Over the last several years I have made a transition from developing in R to developing in Python for my data science projects. At first I would use Jupyter Notebooks to develop my solutions, however, I missed R Studio. While I am still a huge fan of the notebooks, especially Databricks Notebooks, I primarily use Visual Studio Code (VS Code). The Python distribution of choice for me is Anaconda, and I really love being able to have different conda environments for my different solutions so that I can avoid dependency conflicts and start fresh with new predictive solutions. The conda environments also make it extremely easy to track your dependencies since you are starting fresh with a new Python interpreter.
One thing that I initially found difficult with VS Code is the ability to create a conda environment and use it as my python interpreter. There is plenty of documentation available but it took me a little while to figure it out since I had to piece together a few different sources. As a reference I am using a Windows 10 Microsoft Surface Laptop for my local development, and I have Anaconda 4.5.12 installed.
To set up your development environment please make sure that you have both Anaconda and Visual Studio Code installed on your machine (links above).Once installed, please open an “Anaconda Command Prompt”.
The following command creates a new conda environment with python 3.7.
conda create -n myenv python=3.7
To activate the new environment run:
conda activate myenv
You have now created and activated an anaconda environment. This means that you have two Python interpreters available on your machine: “base” and “myenv”. To run Python in the “myenv” environment run the code snippet below. Note, to pip or conda install python libraries I will typically just use the Anaconda Command Prompt with my desired environment activated.
python # the "python" command should enable you to run python code from the command line. # Now run the following in order to execute python code a = 1 + 1 print(a)
Please make note where your python environment is located on your computer. For example, mine are located at “C:\Users\<username>\Anaconda3\envs\myenv\python.exe”.
So far we have only worked with the Anaconda command prompt, lets open up VS Code. There are two VS Code extensions that you will want installed: “Python” and “Anaconda Extension Pack”. Please note that they are both developed by Microsoft.
To install an extension in VS Code navigate to the extension, search for “Python” and “Anaconda Extension Pack”, and install. See below.
We would like to use this new conda environment as our python interpreter in VS Code. Next use the command “CTRL + Shift + P” to open the command palette. Then type “>Python: Select Interpreter”. You will want to paste the file path of the python interpreter we created previously i.e. step 4.

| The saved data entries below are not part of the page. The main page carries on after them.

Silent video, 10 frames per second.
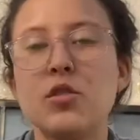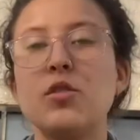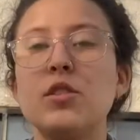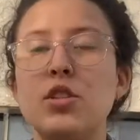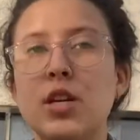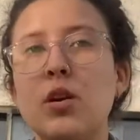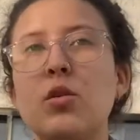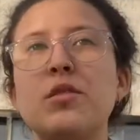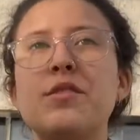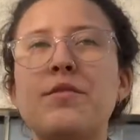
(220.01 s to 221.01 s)
So the
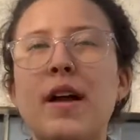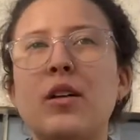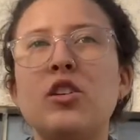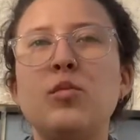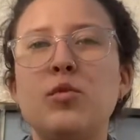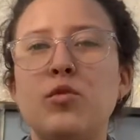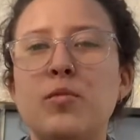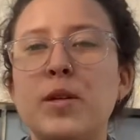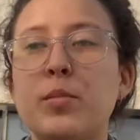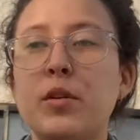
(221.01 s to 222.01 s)
shareholder value
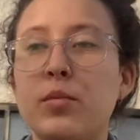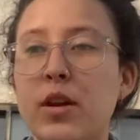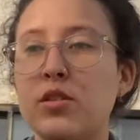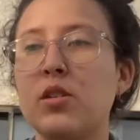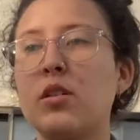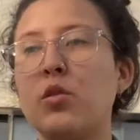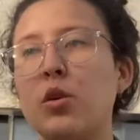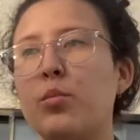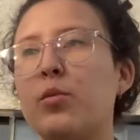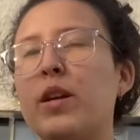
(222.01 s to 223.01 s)
movement put pressure on
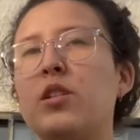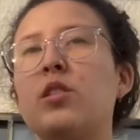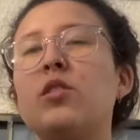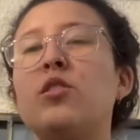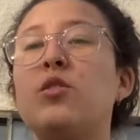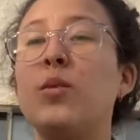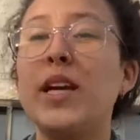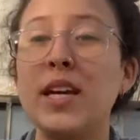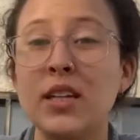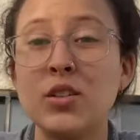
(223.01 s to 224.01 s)
corporations to
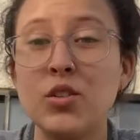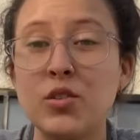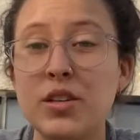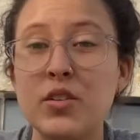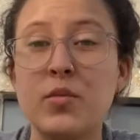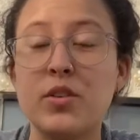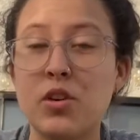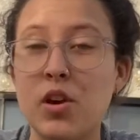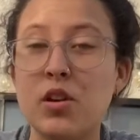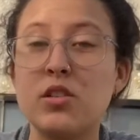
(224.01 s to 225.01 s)
increase
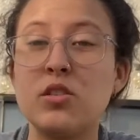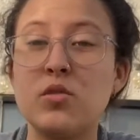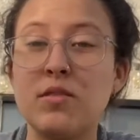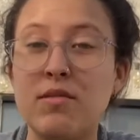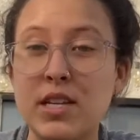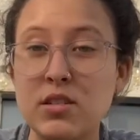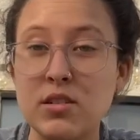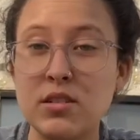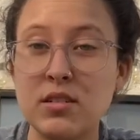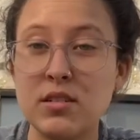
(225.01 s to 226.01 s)
returns to
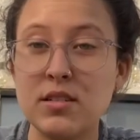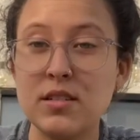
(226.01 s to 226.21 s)
investors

Create a new python script called
python_script.py, and paste the following code:
a = 1 + 1 print(a)
To execute this code highlight it or put your cursor on the line, and press “Shift + Enter”.
You are now using a new Anaconda Environment in VS Code!
From Dev to Prod
One advantage of using Anaconda Environments to create solutions is it allows developers to use various versions of python and install packages without conflicting dependencies. It also allows you to easily track what was installed from the base python installation making it easier to go from development to production.
One of my favorite ways of deploying python code is using Docker. In order to deploy a Docker container you will need two files. A
requirements.txt file that contains dependencies you wish to pip install, and a
Dockerfile that is executed to actually create a container image. I will touch on the
requirements.txt file here, but to learn more about deploying python code using docker check out my blog post showing how to deploy data pipelines using containers.
requirements.txt file is of the format:
configparser==3.5.0 requests==2.20.0 pytest==3.5.1
The best way to managed this file is to simply track manually what you installed since creating your virtual environment. However, if you lost track and simply do not know what libraries you need, open an Anaconda Command Prompt, activate your environment, and run
pip freeze. This will list all the libraries and versions that you have installed in your environment. Note that this includes dependency installation, meaning if you installed a library that install dependent libraries it will list those as well. That is not ideal but it will be fine.
Overall, Anaconda environments make python development much easier and allows me to quickly prepare my solution to be deployed to test and production environments.